Entretanto, é em “Ter o Coração no Chão” que o álbum finalmente permite que as emoções aflorarem sem disfarces. Aqui, a declaração de amor simples e sincera (“Quero estar contigo. Nada mais.”) se casa com uma melodia que mistura elementos do pop e da MPB, trazendo uma sensação de conforto após o peso das faixas iniciais. É um momento de rendição, em que as artistas encontram beleza na rotina e nas pequenas coisas da vida.

Capa do álbum Esquinas
Fotos: Divulgação

Ao longo do álbum, a dupla demonstra que o amadurecimento não se limita às letras, mas também se reflete na complexidade musical. “Ponta Solta”, com sua introdução quase buarquiana, explora tensões emocionais e câmbios sonoros inesperados. Enquanto isso, “Espetáculo Estranho” traduz a leveza em tensão com arranjos nervosos e desafiadores. As experimentações também se manifestam em “Água Viva”, uma faixa que parece destinada ao sucesso, embora desafie categorizações.

É na parte final de “Esquinas” que a narrativa atinge seu clímax. “Eu, Você, Ele, Ela” traz uma nova camada de esperança, enquanto “Mesma Trama, Mesmo Frio” retorna ao tema da solitude, equilibrando os altos e baixos emocionais. Em “Quero Contar pra São Paulo”, o álbum alcança um tom quase solar, remetendo à obra de Cazuza, mas mantendo a identidade singular do duo. Por fim, “Navio Ancorado no Ar” encerra a jornada com uma reflexão profunda sobre as incertezas da vida.

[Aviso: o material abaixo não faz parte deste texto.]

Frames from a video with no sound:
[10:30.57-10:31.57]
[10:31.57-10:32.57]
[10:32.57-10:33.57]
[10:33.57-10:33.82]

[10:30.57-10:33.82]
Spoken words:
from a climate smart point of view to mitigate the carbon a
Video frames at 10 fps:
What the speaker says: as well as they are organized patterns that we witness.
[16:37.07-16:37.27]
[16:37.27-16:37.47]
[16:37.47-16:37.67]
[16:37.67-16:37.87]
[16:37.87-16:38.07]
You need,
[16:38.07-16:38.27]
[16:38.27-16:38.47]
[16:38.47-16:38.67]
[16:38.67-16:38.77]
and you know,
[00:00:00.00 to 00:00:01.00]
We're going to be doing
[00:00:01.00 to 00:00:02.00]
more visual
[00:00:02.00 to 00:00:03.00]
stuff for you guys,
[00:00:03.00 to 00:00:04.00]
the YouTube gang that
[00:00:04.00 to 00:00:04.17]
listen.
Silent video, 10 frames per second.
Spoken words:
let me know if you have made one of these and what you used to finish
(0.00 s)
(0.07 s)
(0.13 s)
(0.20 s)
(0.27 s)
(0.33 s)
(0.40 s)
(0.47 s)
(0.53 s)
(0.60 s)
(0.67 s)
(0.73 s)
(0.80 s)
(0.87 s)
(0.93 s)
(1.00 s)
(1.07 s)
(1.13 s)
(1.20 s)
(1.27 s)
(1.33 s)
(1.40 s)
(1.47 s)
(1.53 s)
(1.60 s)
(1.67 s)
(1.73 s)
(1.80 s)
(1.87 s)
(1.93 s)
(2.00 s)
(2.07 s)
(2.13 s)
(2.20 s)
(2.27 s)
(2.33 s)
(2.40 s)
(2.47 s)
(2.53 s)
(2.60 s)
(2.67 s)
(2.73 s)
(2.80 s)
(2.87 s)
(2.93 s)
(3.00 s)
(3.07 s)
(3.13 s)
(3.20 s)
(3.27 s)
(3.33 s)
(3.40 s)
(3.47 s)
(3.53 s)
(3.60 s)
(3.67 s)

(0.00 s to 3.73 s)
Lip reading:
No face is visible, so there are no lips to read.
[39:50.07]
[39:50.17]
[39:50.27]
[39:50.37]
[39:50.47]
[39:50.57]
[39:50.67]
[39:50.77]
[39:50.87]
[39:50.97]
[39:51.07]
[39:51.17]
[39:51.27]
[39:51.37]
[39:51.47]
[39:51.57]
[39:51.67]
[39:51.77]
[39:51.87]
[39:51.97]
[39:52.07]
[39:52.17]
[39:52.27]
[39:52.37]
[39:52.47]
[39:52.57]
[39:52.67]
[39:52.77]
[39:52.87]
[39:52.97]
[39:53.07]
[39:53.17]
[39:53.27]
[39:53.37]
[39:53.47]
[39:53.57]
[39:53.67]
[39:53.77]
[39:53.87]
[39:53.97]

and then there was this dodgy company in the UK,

É importante destacar que “Esquinas” não é apenas um álbum sobre crescimento; é também um trabalho que desafia as próprias limitações do duo. Embora a produção, conduzida por Janluska e Pege, consiga elevar a complexidade musical, o canto das artistas ainda permanece em um tom que remete à doçura juvenil. Essa desconexão pode ser vista como uma limitação em algumas faixas mais densas, mas também serve para reforçar a identidade que as acompanha desde o início.

É impossível não reconhecer o salutar progresso de ANAVITÓRIA em “Esquinas”. Cada faixa parece contar uma história, seja sobre os desafios da vida adulta ou sobre a liberdade que vem com o tempo. Para além disso, o álbum é um lembrete de que, na música, como na vida, as transformações são inevitáveis e necessárias. Ana Caetano e Vitória Falcão não são as mesmas de dez anos atrás. E isso é, de fato, um motivo de celebração.